• [Work instructions] Find the line containing "[13:34.97-13:35.87]" in the listing below; reproduce it and every line after, exactly. Skip pictures.

------------------------------------------------

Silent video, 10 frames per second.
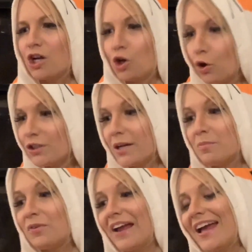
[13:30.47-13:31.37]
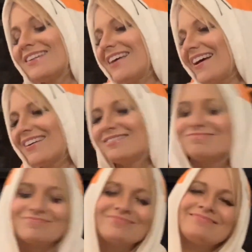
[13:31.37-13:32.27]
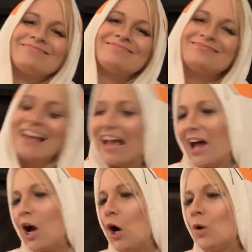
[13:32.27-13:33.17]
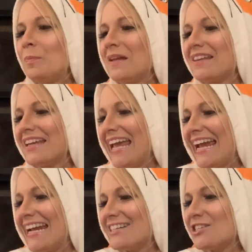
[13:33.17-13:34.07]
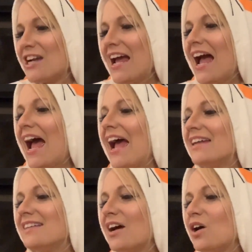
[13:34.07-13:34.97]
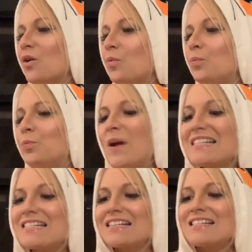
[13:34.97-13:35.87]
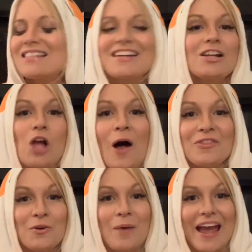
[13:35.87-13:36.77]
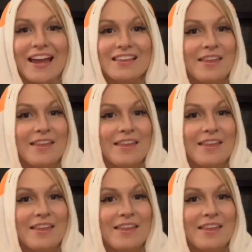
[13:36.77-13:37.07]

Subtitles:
Golden Miranda opened the cage and whisked the cloth away.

------------------------------------------------

• [Output for this task]
[13:34.97-13:35.87]
[13:35.87-13:36.77]
[13:36.77-13:37.07]

Subtitles:
Golden Miranda opened the cage and whisked the cloth away.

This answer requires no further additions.